Charlie’s hair dripped onto the lush terrycloth robe and the soft slip-ons were too big for her feet again. She smelled like lavender shower gel. She felt a little better.
“Don’t listen to the voices.” Caroline pulled Charlie along by the elbow. “I’m taking you to your Maggie. She’s back where she started.”
Maggie floated in the second eddy pool from the left, wrapped again in seaweed. But Caroline yanked Charlie on by and into the foliage behind it, through a door in the wall and into the space inside it. “I was going to use her to entice you out of hiding but now I don’t have to. You must be very quiet. I have one bullet left. It is for the one who killed my son and tried to kill your Maggie and Luella too. Don’t make me waste it on you or your friends, Charlie Greene.

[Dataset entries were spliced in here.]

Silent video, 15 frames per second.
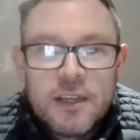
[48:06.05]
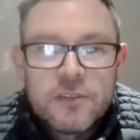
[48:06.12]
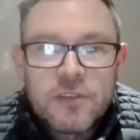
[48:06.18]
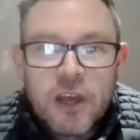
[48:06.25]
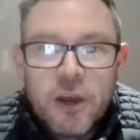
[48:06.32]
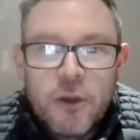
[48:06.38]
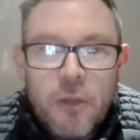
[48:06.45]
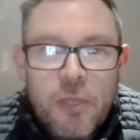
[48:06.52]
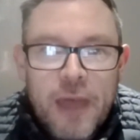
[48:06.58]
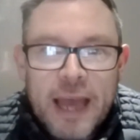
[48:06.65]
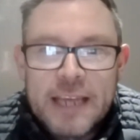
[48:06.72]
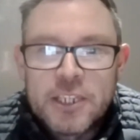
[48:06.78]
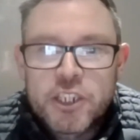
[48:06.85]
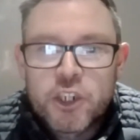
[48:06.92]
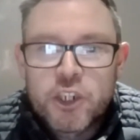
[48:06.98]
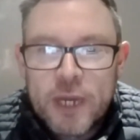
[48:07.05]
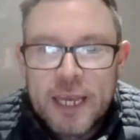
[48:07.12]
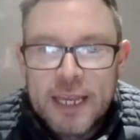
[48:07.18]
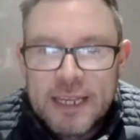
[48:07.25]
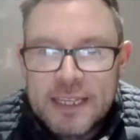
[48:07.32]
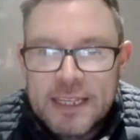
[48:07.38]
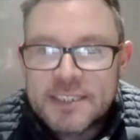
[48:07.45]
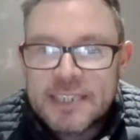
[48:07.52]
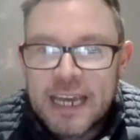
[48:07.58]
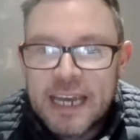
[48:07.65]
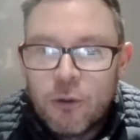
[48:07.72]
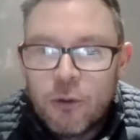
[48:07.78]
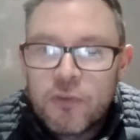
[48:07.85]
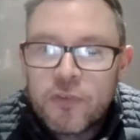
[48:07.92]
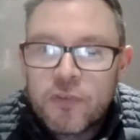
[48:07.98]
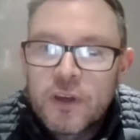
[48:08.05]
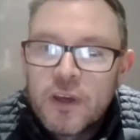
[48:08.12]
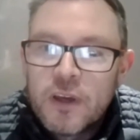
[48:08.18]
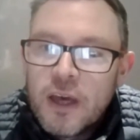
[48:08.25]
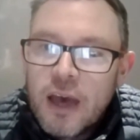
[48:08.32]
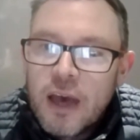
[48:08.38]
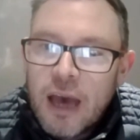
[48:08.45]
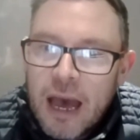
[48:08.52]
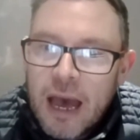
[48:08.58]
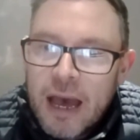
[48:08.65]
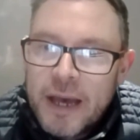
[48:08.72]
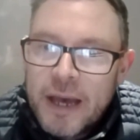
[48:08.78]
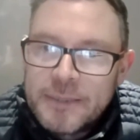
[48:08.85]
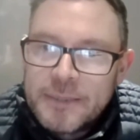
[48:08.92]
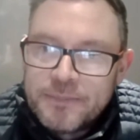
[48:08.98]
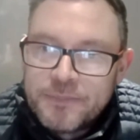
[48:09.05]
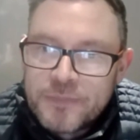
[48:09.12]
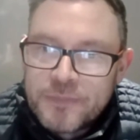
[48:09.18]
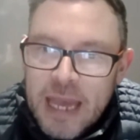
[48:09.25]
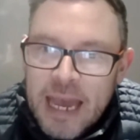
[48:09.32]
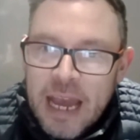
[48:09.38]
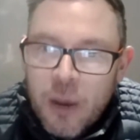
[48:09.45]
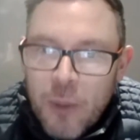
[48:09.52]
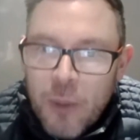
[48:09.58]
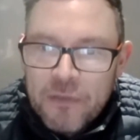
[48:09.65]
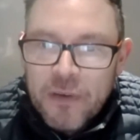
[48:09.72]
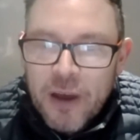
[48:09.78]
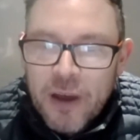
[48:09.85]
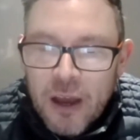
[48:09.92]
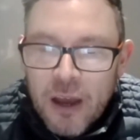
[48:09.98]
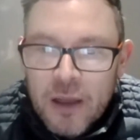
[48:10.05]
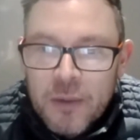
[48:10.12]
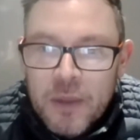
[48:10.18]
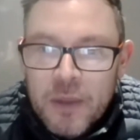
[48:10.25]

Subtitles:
So that is shocking in itself. However,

You wouldn’t want that, would you?”
Charlie didn’t have time to answer—her brain worked way slow and the door that opened in front of her way fast. Here was the back door to the control room she’d known must exist. Mitch pleaded into a microphone for Charlie to answer him, Kenny and Sue Rippon tried to do CPR on Ruth Ann Singer, no longer very snappy, and Warren VanZant turned to face his wife. His skin turned too, turned as gray as his eyebrows and hair fringe.
Everyone froze but Kenny who rose slowly to his feet.

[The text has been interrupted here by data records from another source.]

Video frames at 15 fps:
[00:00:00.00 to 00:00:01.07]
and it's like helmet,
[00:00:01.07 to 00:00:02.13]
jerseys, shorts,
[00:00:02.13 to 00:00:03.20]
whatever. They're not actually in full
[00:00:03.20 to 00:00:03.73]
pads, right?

“Back on your knees, Mr. Cooper, or your agent is a dead woman. Everyone be very very very still. I want only the one man left who killed my son. The other is dead already.”
“Caroline, listen to me, please. I can explain about Dashiell.”
?
??Miss Ridgeway already has.”
Charlie felt like an accordion deflating as she waffled to the floor to join Ruth Ann and Caroline VanZant used her last bullet.

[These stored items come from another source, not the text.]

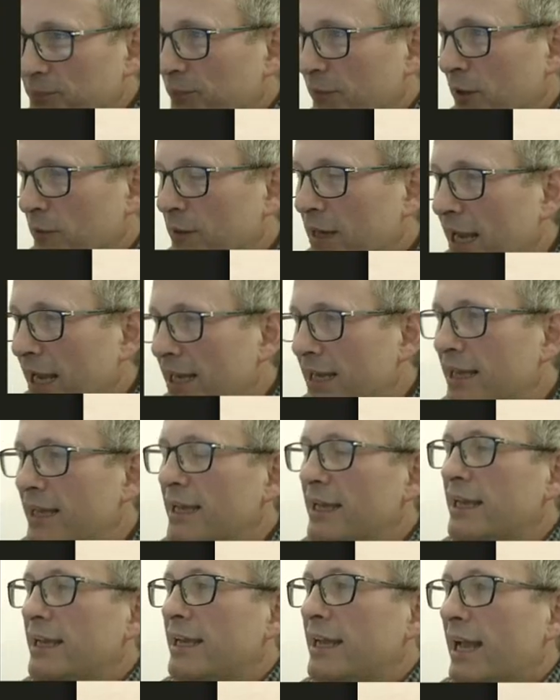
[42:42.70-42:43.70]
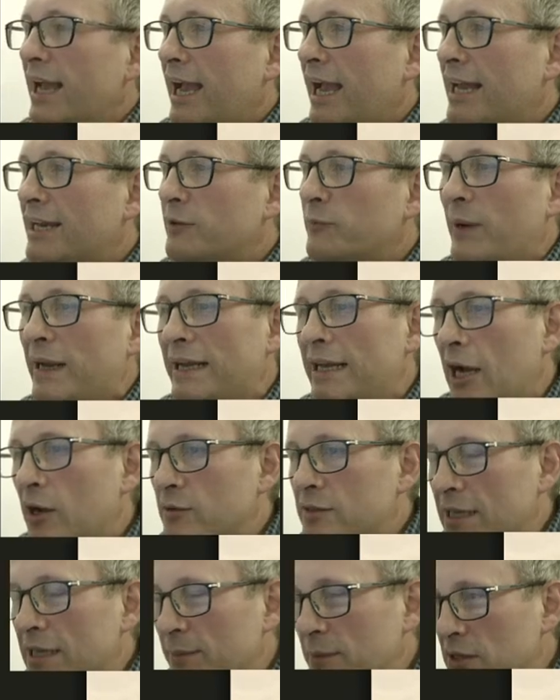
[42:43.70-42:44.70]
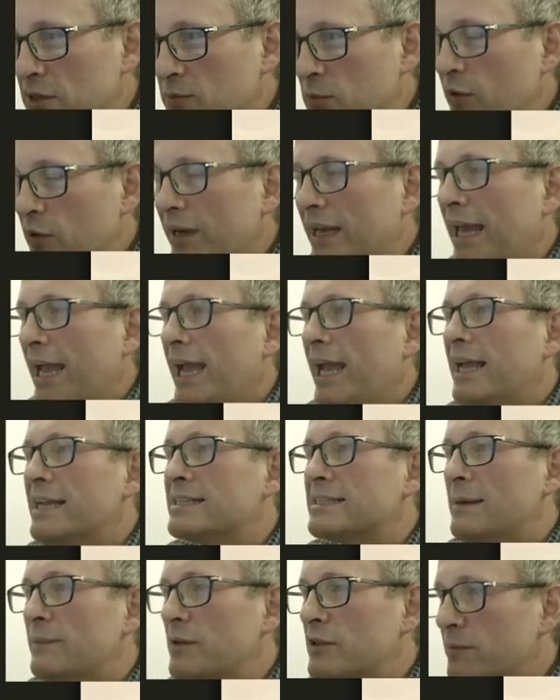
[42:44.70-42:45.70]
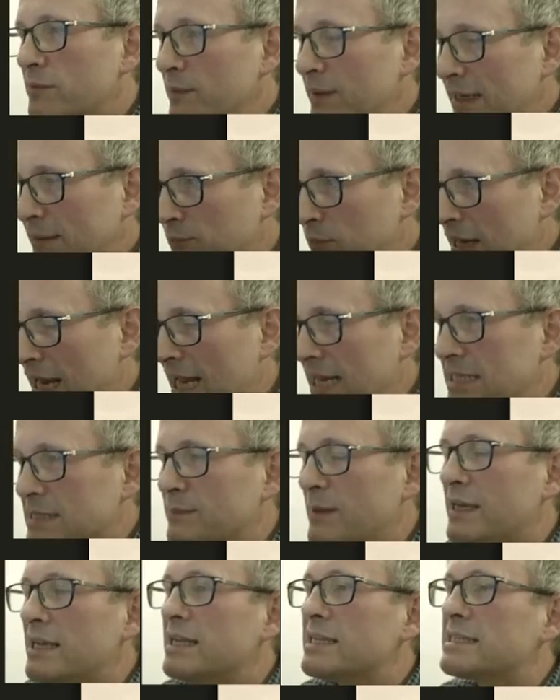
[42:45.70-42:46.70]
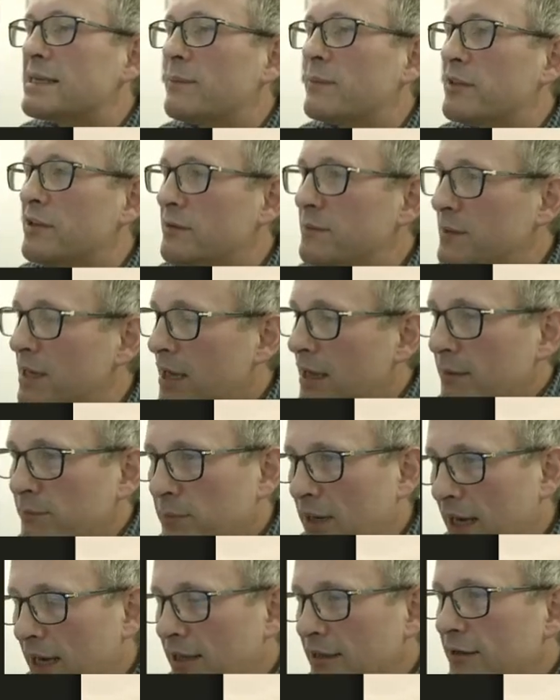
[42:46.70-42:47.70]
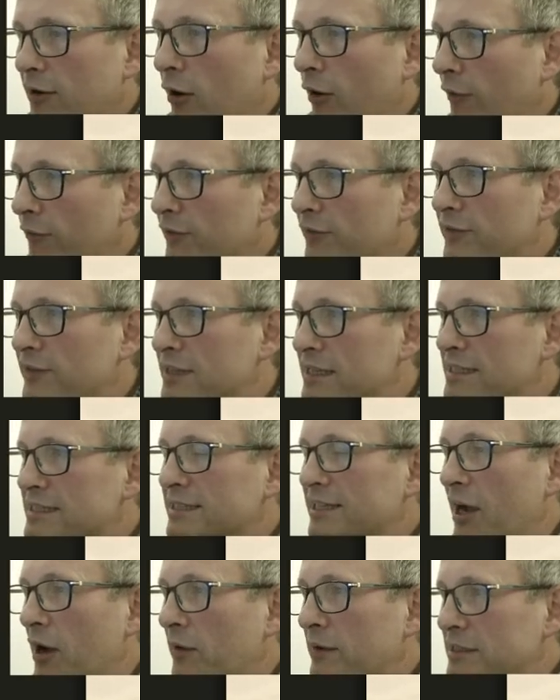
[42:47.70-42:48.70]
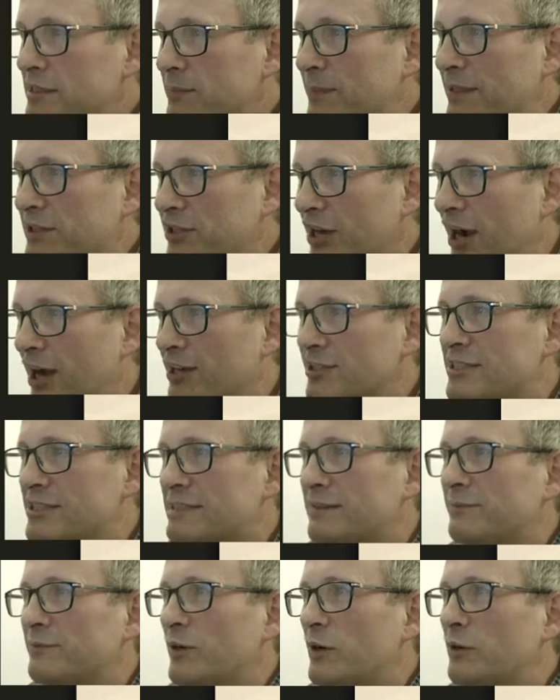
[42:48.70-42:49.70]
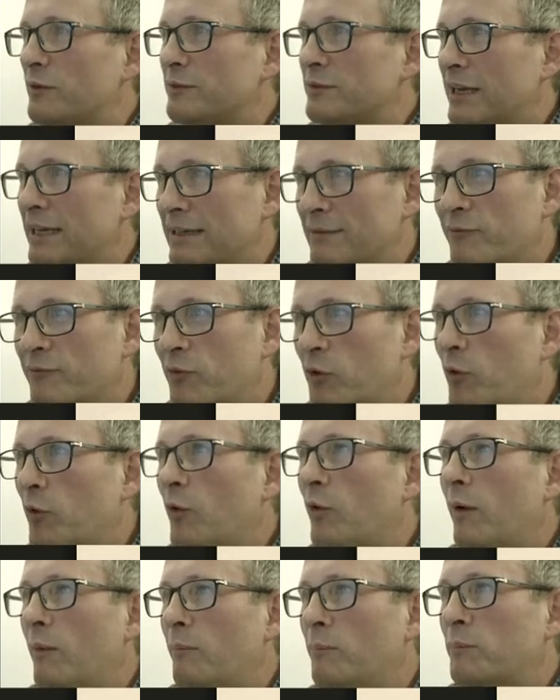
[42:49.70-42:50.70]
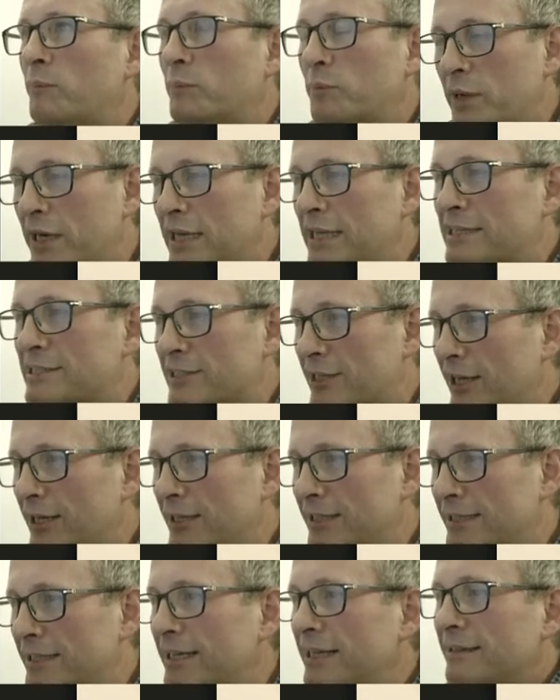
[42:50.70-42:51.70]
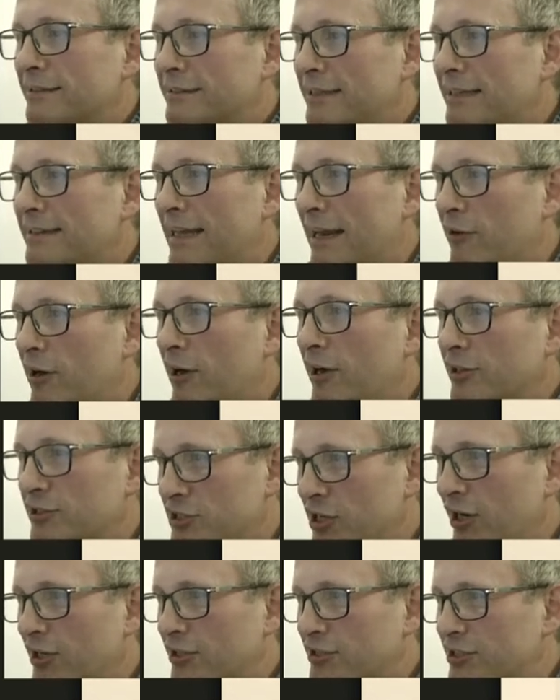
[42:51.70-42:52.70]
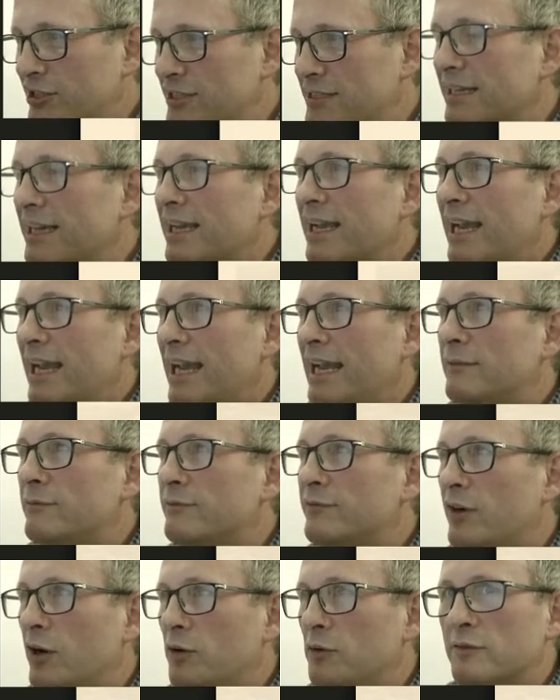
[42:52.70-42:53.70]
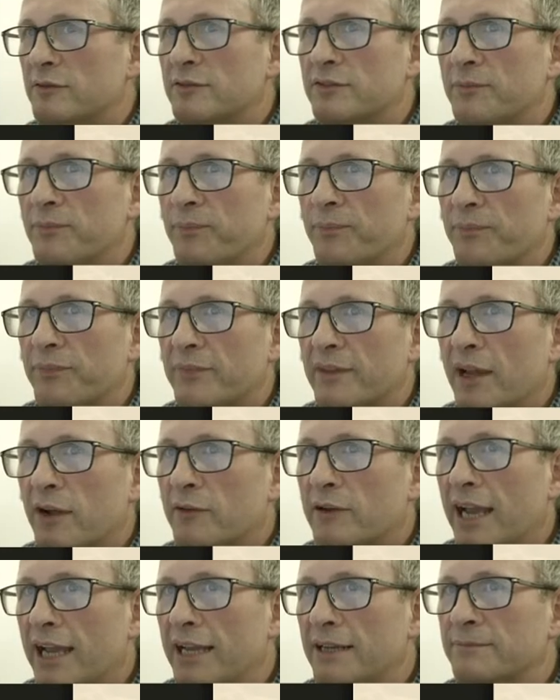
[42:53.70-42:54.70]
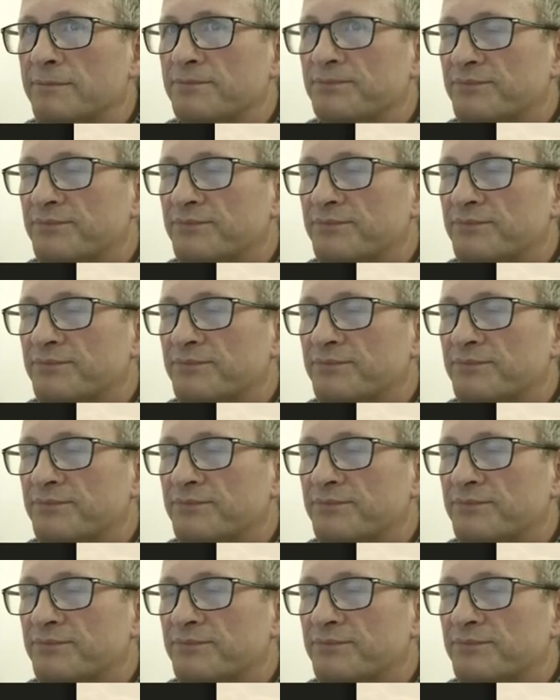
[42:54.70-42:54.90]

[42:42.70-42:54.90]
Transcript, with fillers: Okay? and we know some of them are in air, some of them are in plasma, some of them, but often there's going to be charges involved. and for, I'm pretty certain that there are charges involved. Okay.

“Maggie’s in the eddy pool,” Charlie insisted as Kenny tried to make her lie still on the floor of the auditorium while Caroline slouched exhausted in a front row seat and Mitch tried to contact the outside world on his cell. Sue Rippon cuddled Ruth Ann and rocked her in her arms.
“The medics say they’ve been ordered not to come in. They’re waiting for word from higher up. Can we get the wounded to the gate?” Mitch said. “Looks like we should gather up the living and make a run for it.”
Dr. Judy still entranced silently on the screen.
“Eddy pool,” Charlie insisted and struggled out from under Kenny Cowper. “Must get Maggie too. Can’t leave her. Whole place’s gonna blow up in an earthquake.”
“Christ, Cowper, can’t you do anything right,” Mitch said behind her and she left the clumsy slippers in the auditorium for Kenny to trip over and ran barefoot into the blood-spattered control room while Kenny informed Mitch where he could go and the sooner the better.
Charlie was in the dark space inside the walls before he caught up with her and then he snagged the robe instead. She ran out of it. It was dark in here and he had a little trouble finding her and she had a lot of it finding the door out to the deck with the pools. He pleaded with her the whole time, swearing even. He insisted there was no door and they had no time to look for it if there was.
Charlie found it anyway and kicked it open, struggling against him and slipping out of his grasp because too much shower gel had left her slimy and because he was, when all was said and done, a gentleman by nature, and maybe because she was his agent. Agents aren’t nearly as powerful as writers think, but the delusion is necessary for much-battered egos.
Hey, welcome back to some sanity, babe, her inner voice kicked in. I thought you were a goner there.
“Charlie, you are sick, trust me. I don’t want to hurt you but I can’t let you run around demented—everything will be okay.”